| To do |
Copying exactly, give the lines in the material below from the one with "Frames from a" to the one with "[00:00:05.40 to 00:00:06.10]", ends included, and nothing besides.

| Available data |
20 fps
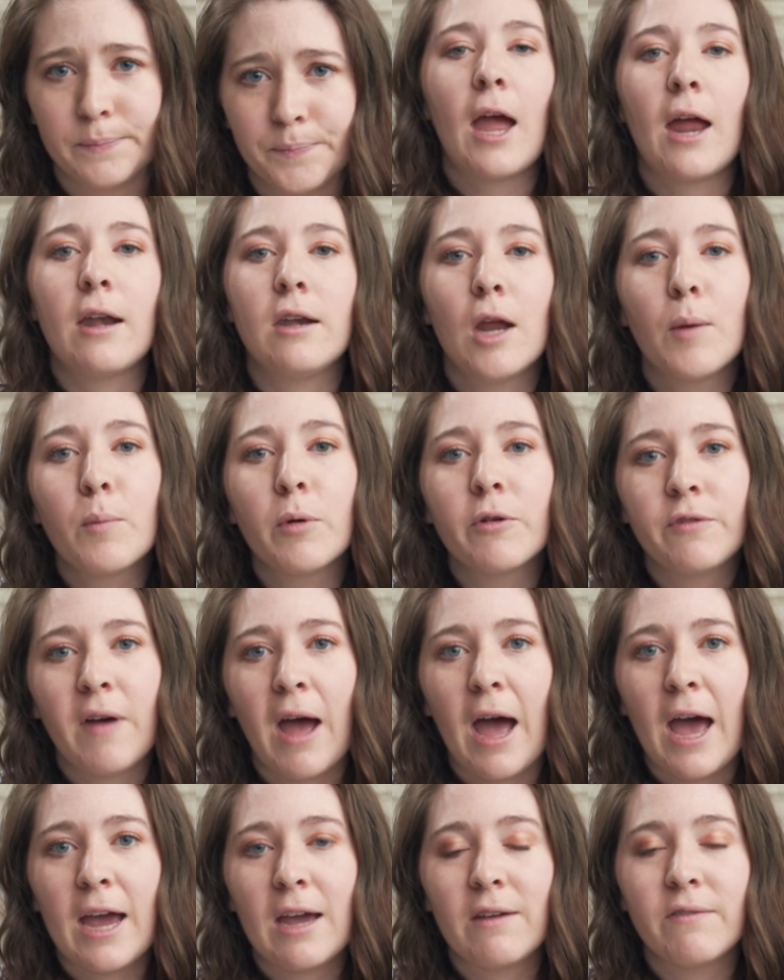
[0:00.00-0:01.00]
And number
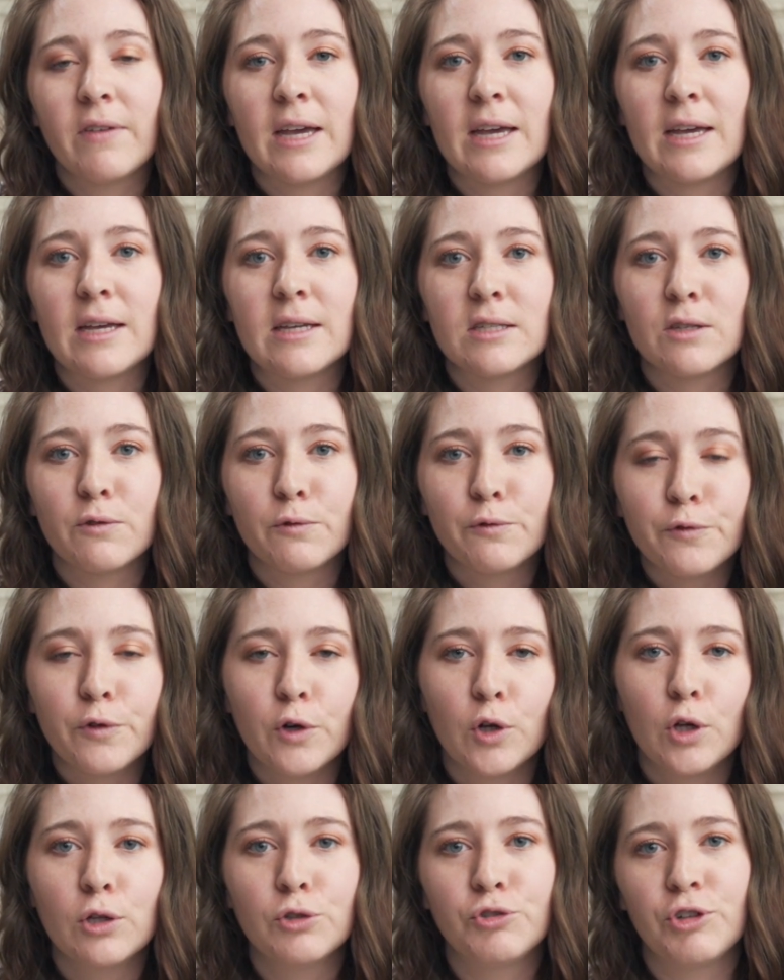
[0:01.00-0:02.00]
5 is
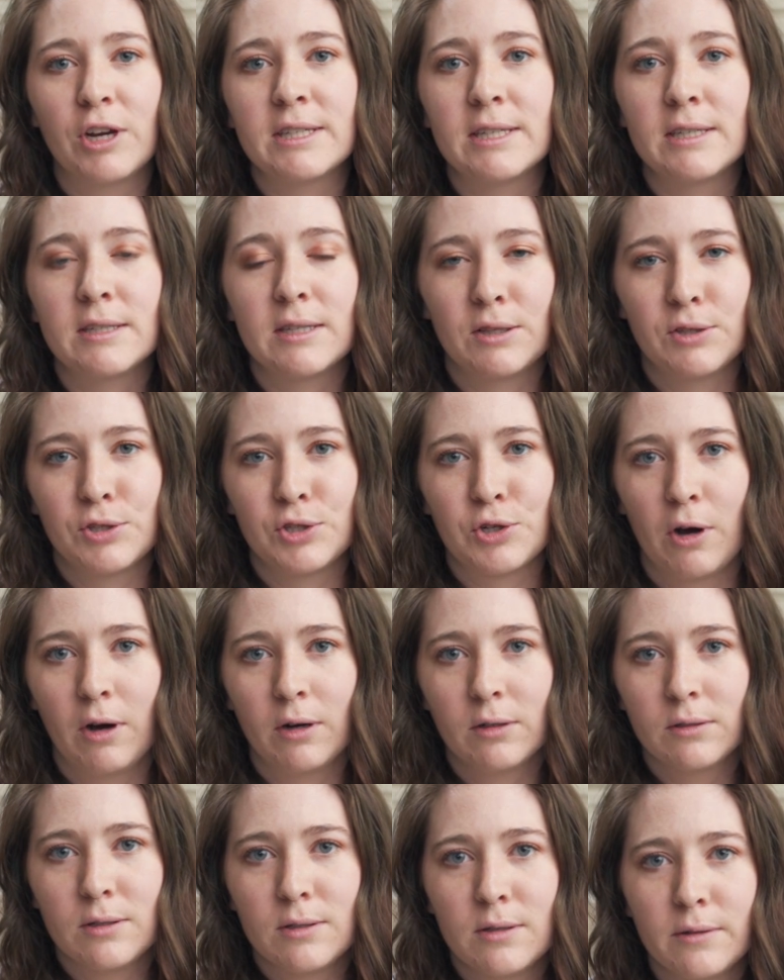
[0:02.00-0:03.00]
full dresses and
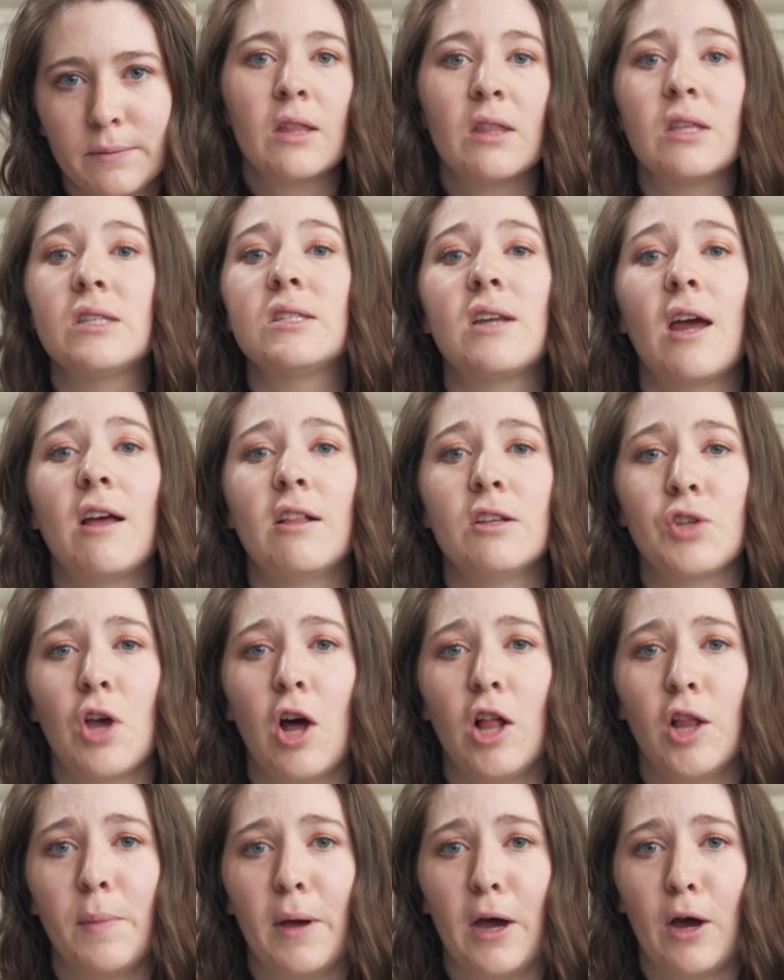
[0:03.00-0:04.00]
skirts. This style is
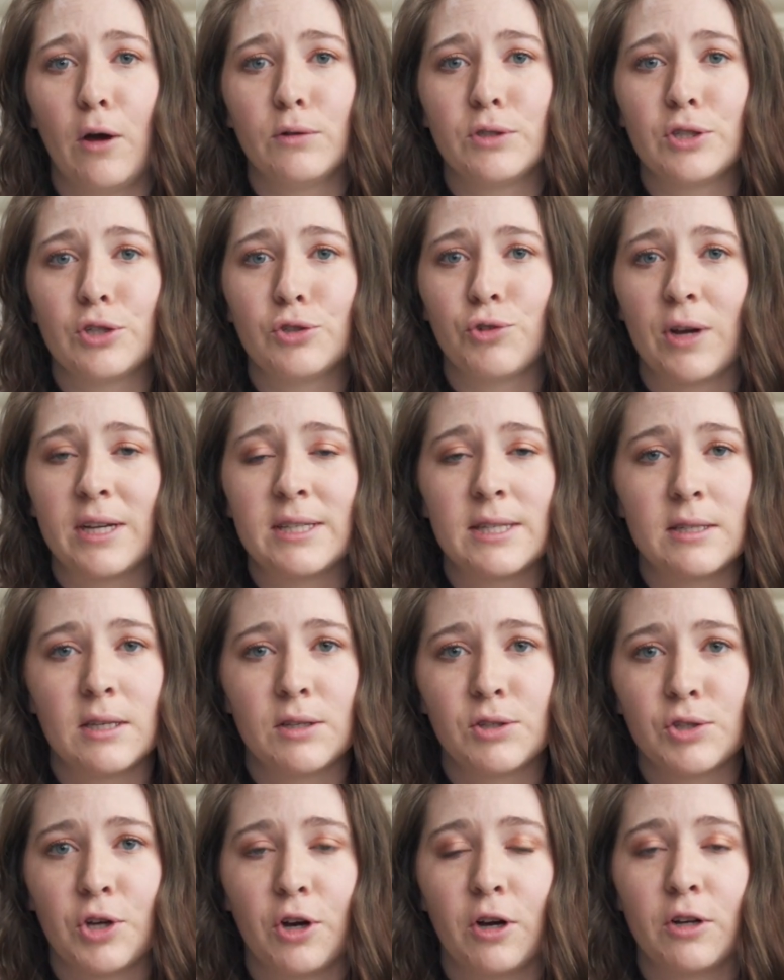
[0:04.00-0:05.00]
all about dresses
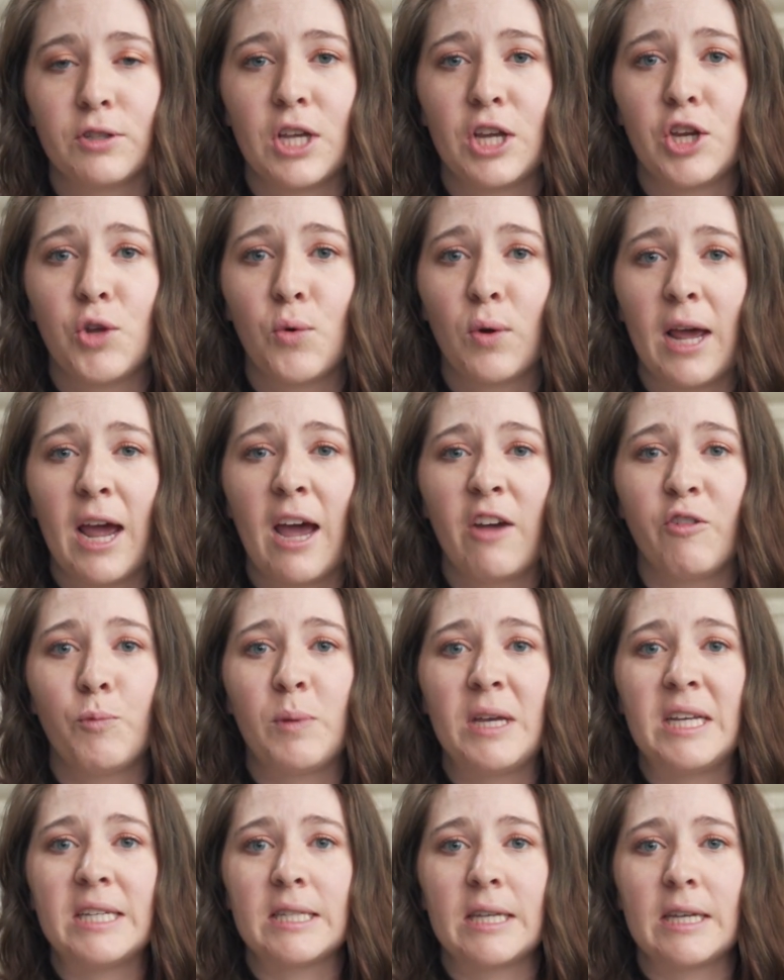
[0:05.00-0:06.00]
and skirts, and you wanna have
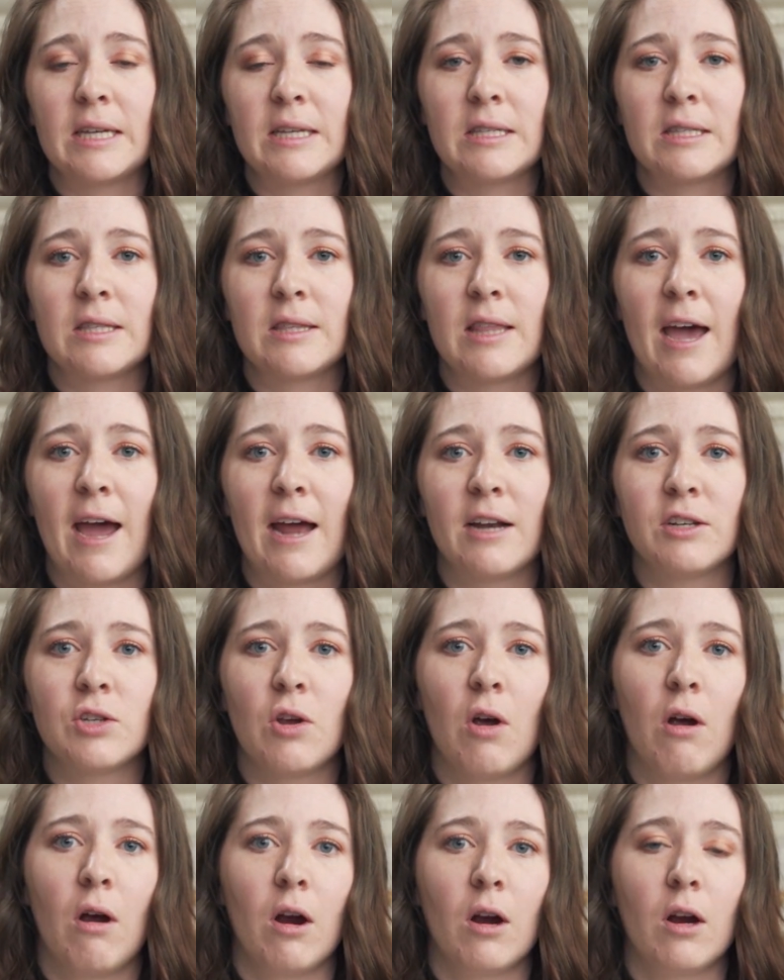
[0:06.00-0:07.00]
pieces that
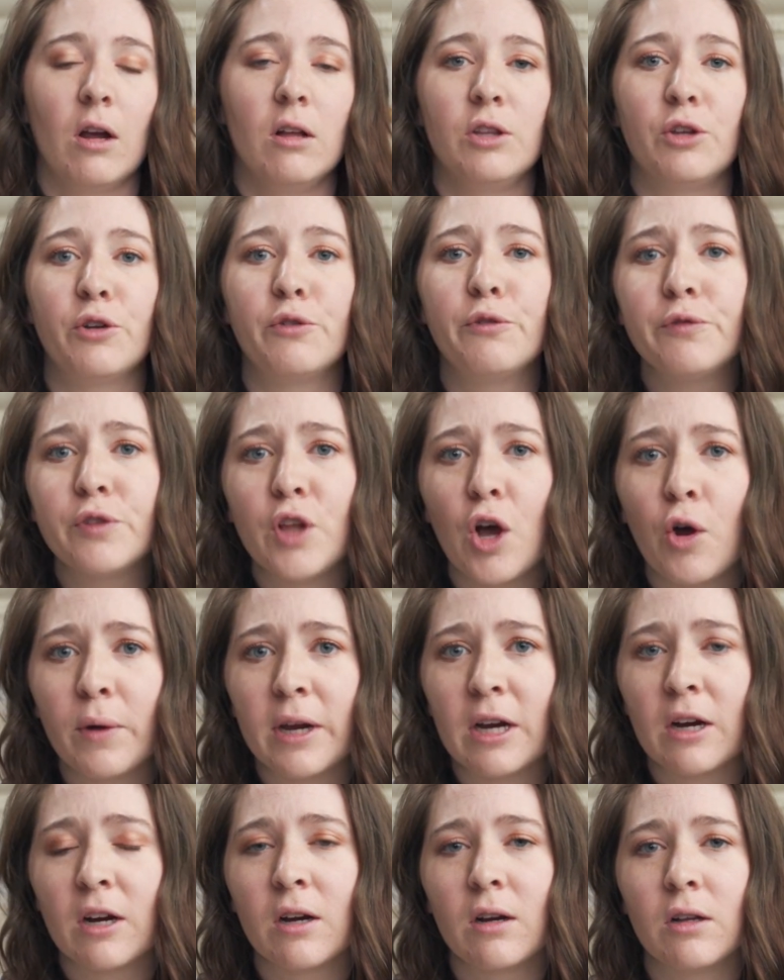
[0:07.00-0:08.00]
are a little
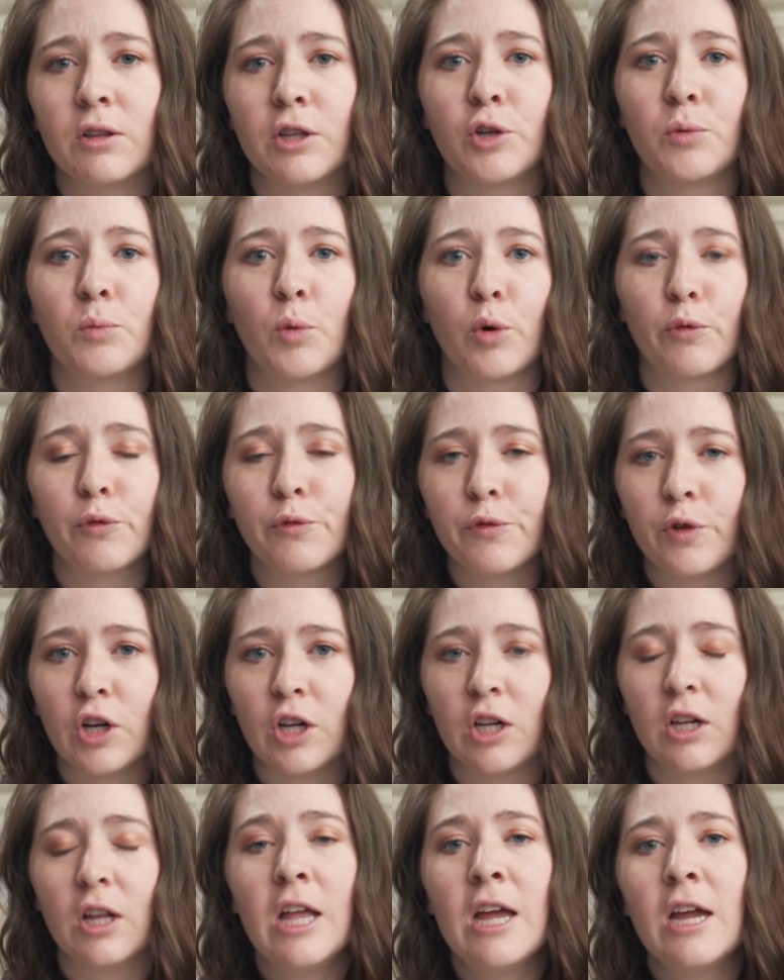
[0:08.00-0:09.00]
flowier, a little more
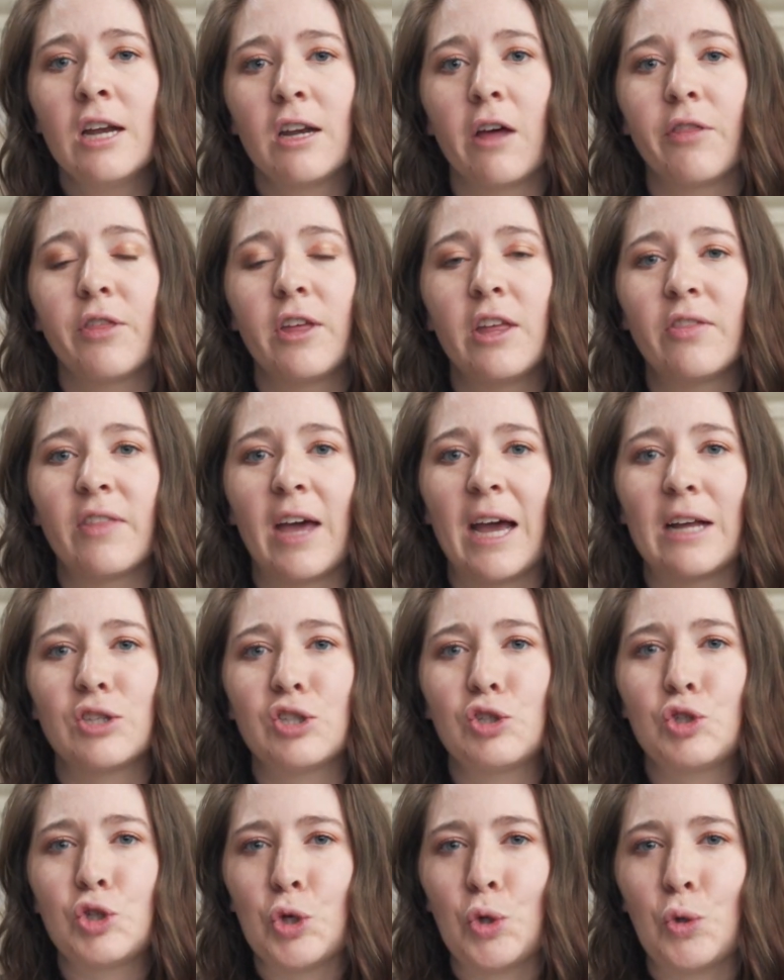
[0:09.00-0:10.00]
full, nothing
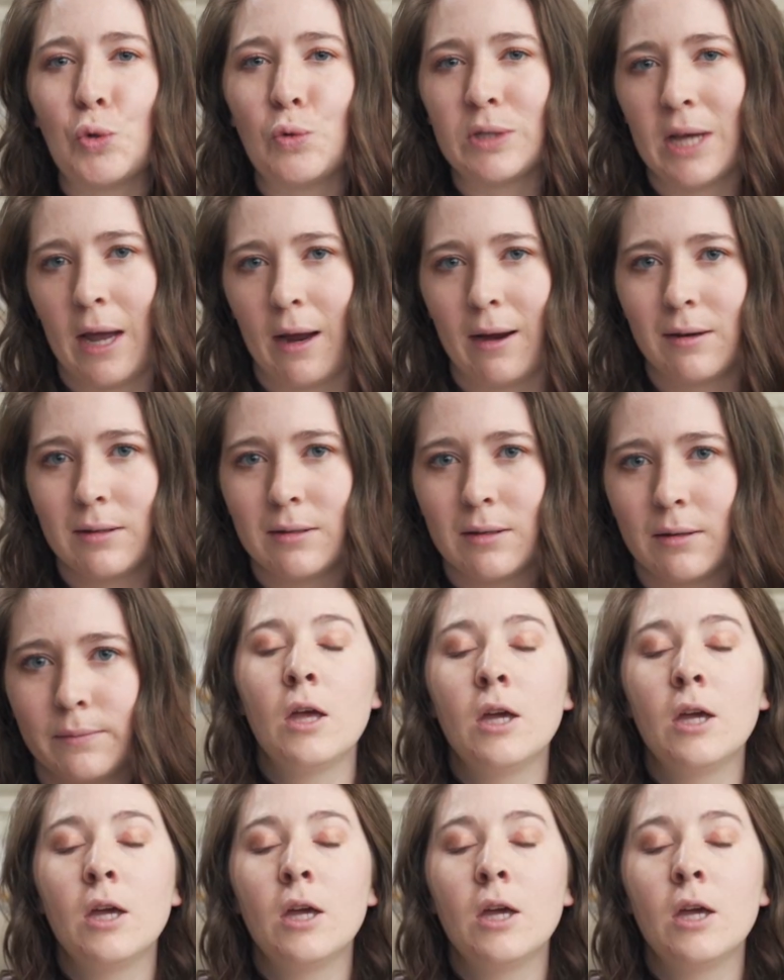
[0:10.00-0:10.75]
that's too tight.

==

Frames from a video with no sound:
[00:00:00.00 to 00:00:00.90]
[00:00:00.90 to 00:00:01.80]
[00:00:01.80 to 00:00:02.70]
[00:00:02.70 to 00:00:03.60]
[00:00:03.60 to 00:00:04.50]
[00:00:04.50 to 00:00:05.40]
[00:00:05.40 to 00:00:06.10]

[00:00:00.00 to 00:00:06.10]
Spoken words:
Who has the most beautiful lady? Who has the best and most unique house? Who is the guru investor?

| Answer section |
Frames from a video with no sound:
[00:00:00.00 to 00:00:00.90]
[00:00:00.90 to 00:00:01.80]
[00:00:01.80 to 00:00:02.70]
[00:00:02.70 to 00:00:03.60]
[00:00:03.60 to 00:00:04.50]
[00:00:04.50 to 00:00:05.40]
[00:00:05.40 to 00:00:06.10]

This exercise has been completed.